#### Required action:
After locating the line that holds "(188.12 s to 188.42 s)", repeat it and each following line exactly until the material ends, skipping pictures.

#### The data:
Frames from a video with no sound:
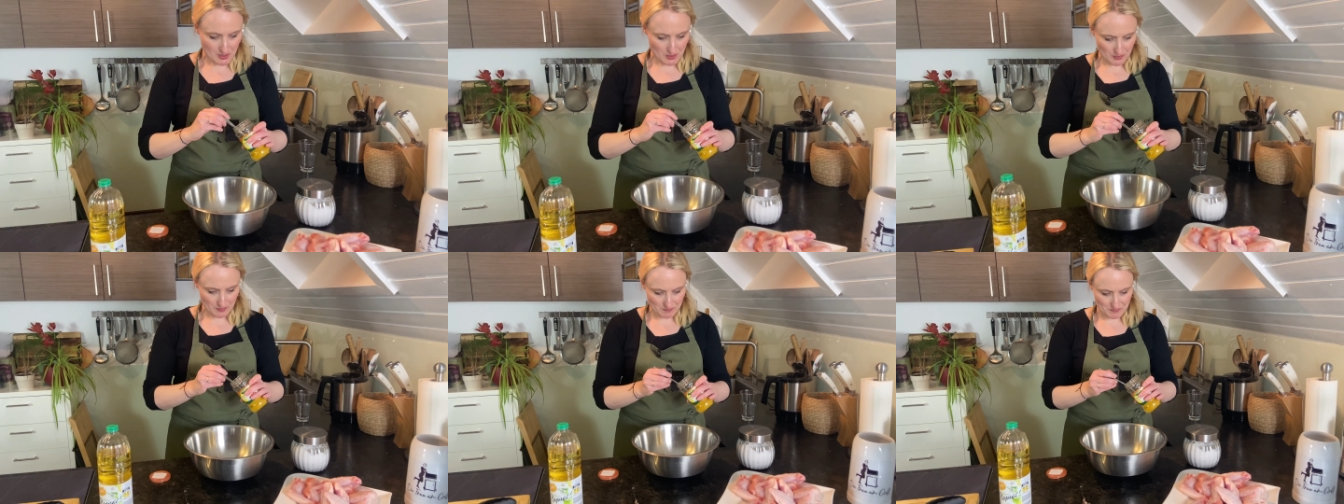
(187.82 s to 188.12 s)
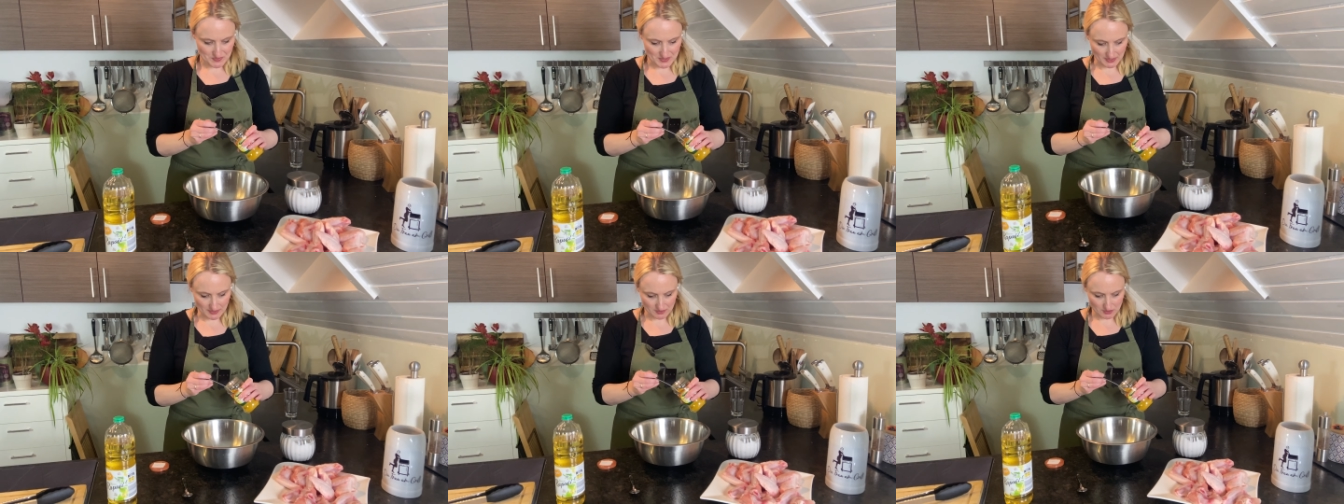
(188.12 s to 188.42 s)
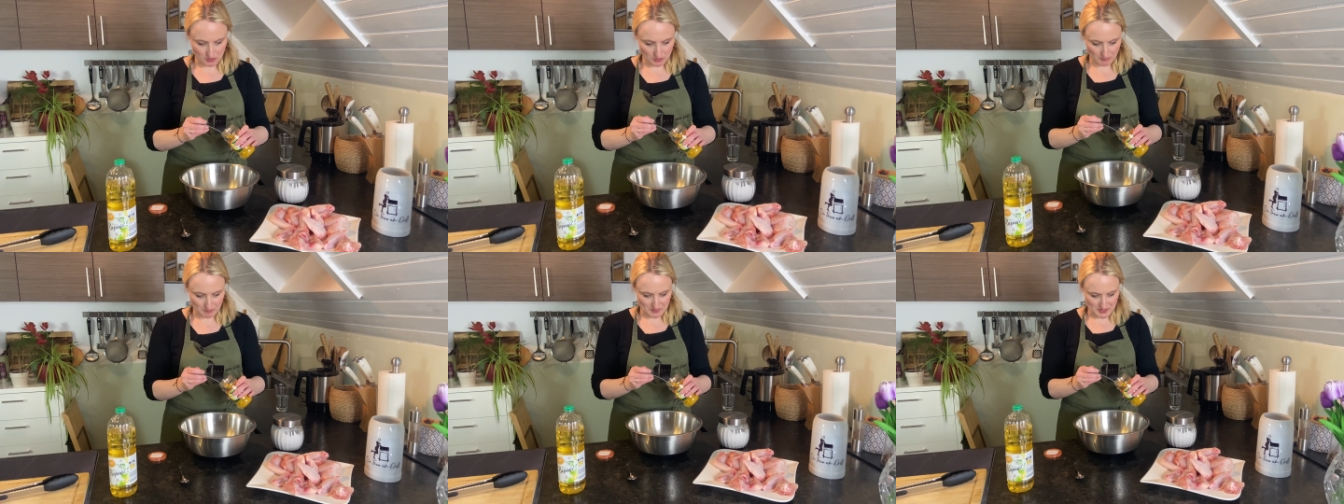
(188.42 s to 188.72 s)
und dann
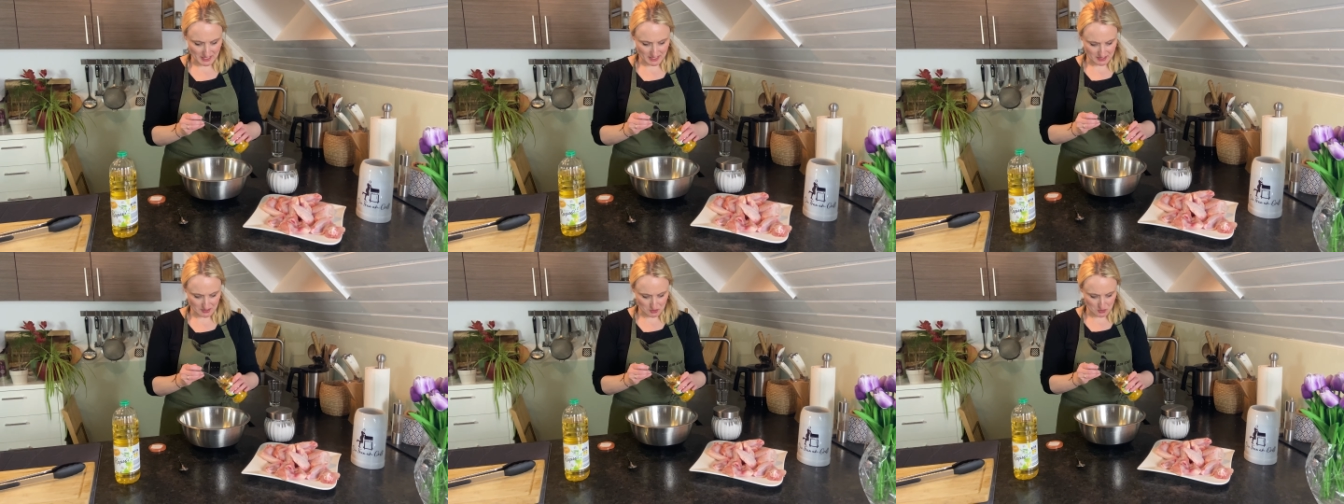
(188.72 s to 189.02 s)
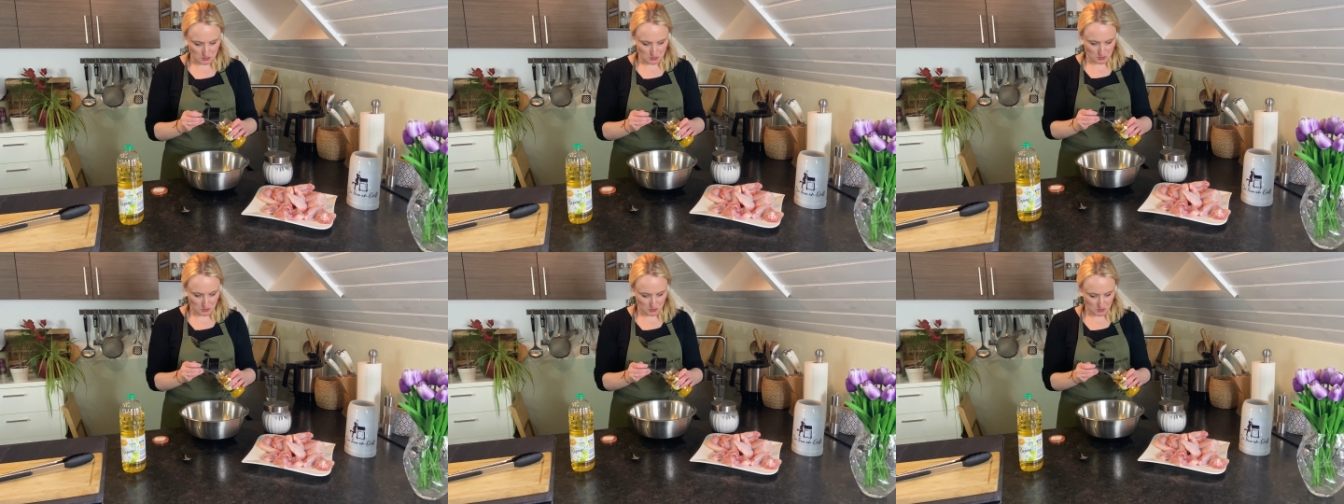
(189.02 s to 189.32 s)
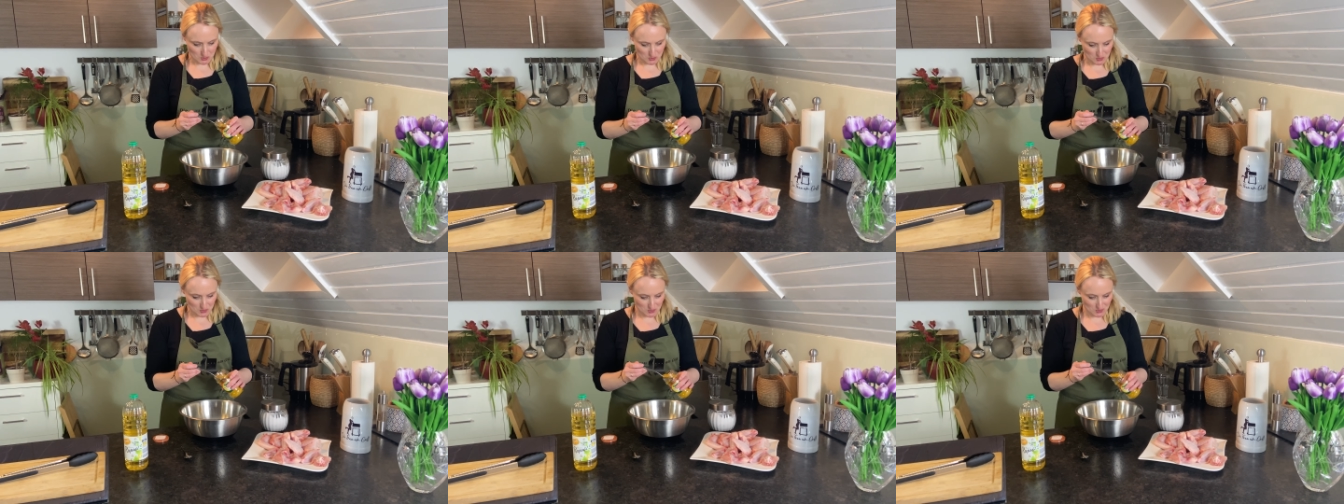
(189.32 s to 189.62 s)
kommt ein
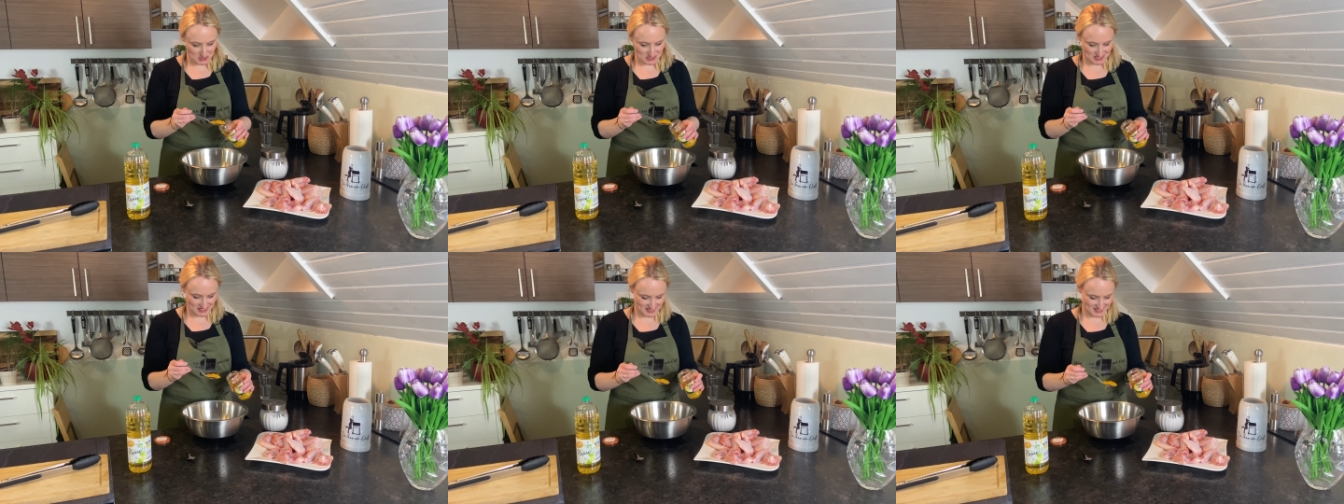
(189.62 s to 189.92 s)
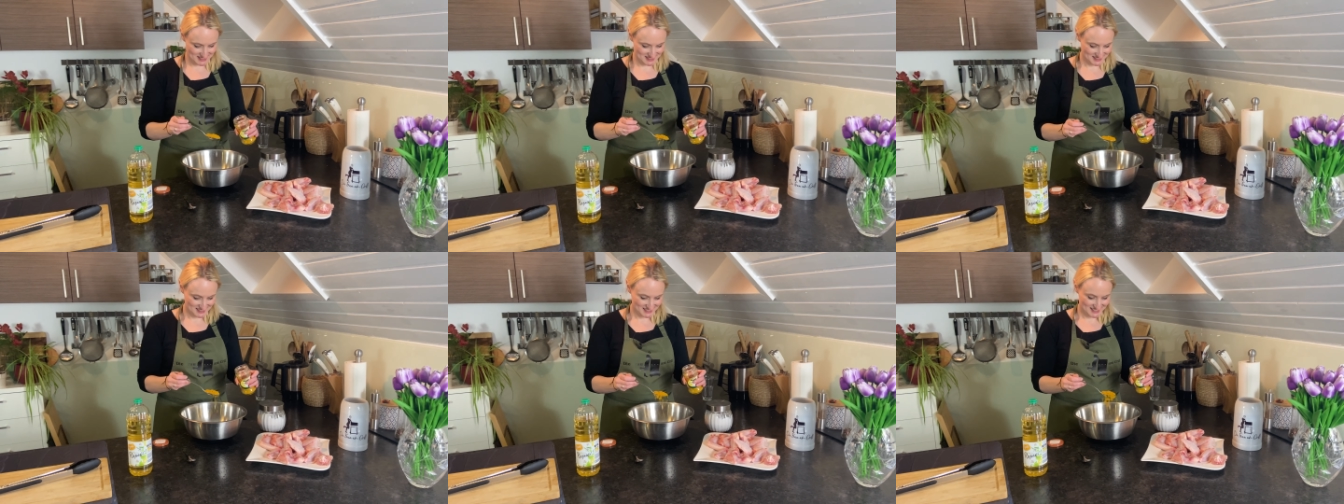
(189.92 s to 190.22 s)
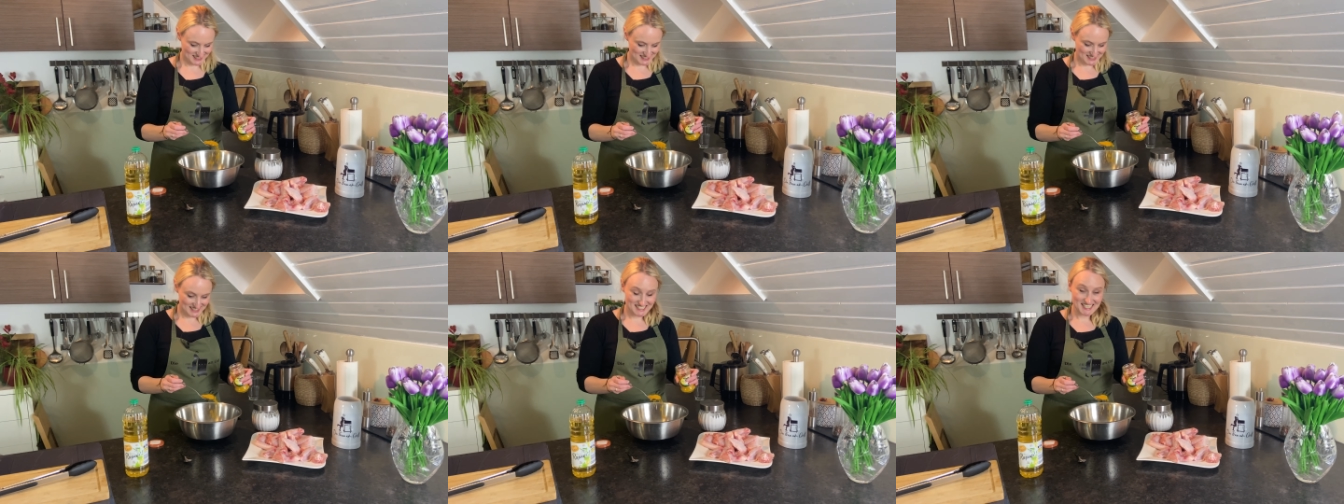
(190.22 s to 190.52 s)
guter
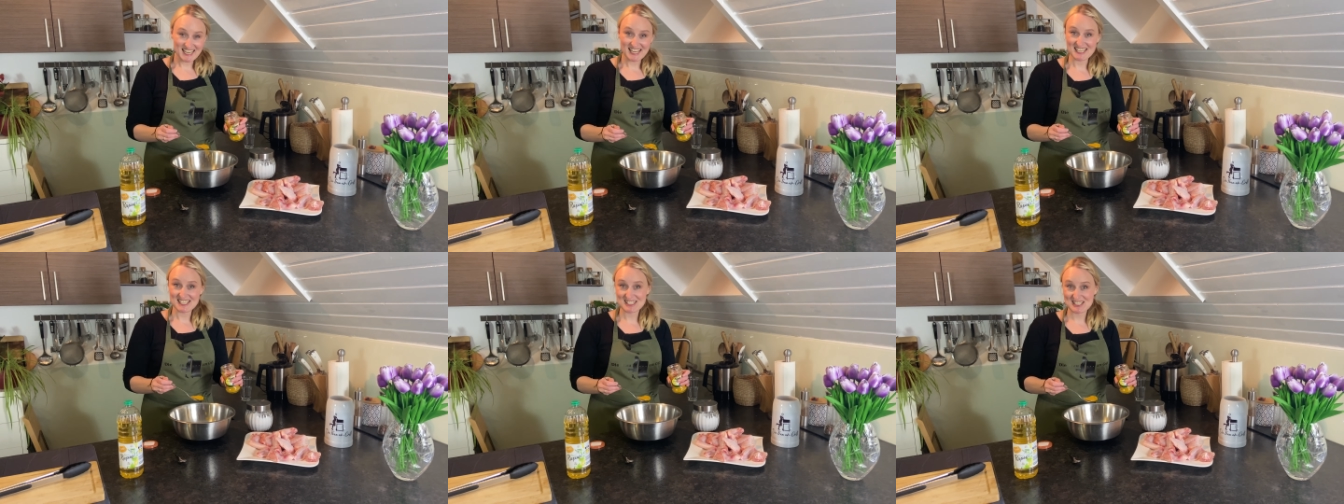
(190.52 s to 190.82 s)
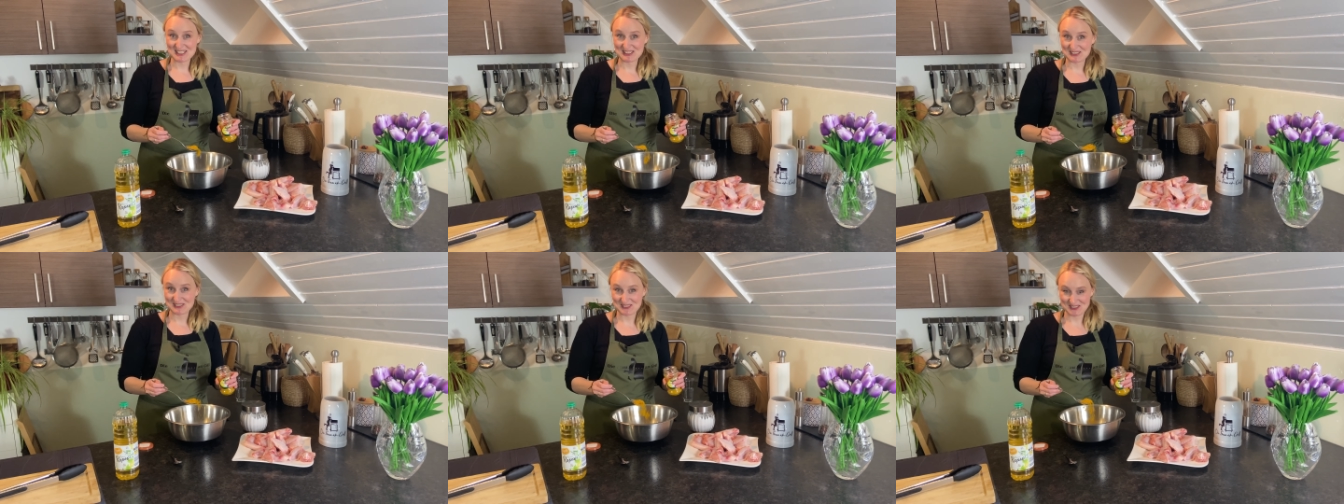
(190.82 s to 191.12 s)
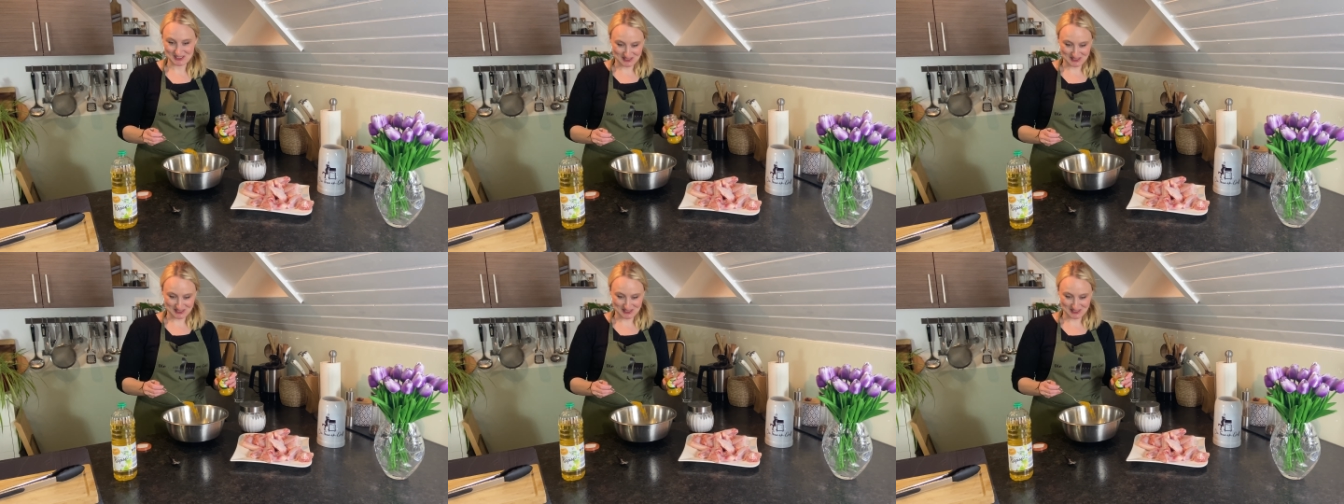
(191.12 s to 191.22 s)
Esslöffel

#### Solution to the problem:
(188.12 s to 188.42 s)
(188.42 s to 188.72 s)
und dann
(188.72 s to 189.02 s)
(189.02 s to 189.32 s)
(189.32 s to 189.62 s)
kommt ein
(189.62 s to 189.92 s)
(189.92 s to 190.22 s)
(190.22 s to 190.52 s)
guter
(190.52 s to 190.82 s)
(190.82 s to 191.12 s)
(191.12 s to 191.22 s)
Esslöffel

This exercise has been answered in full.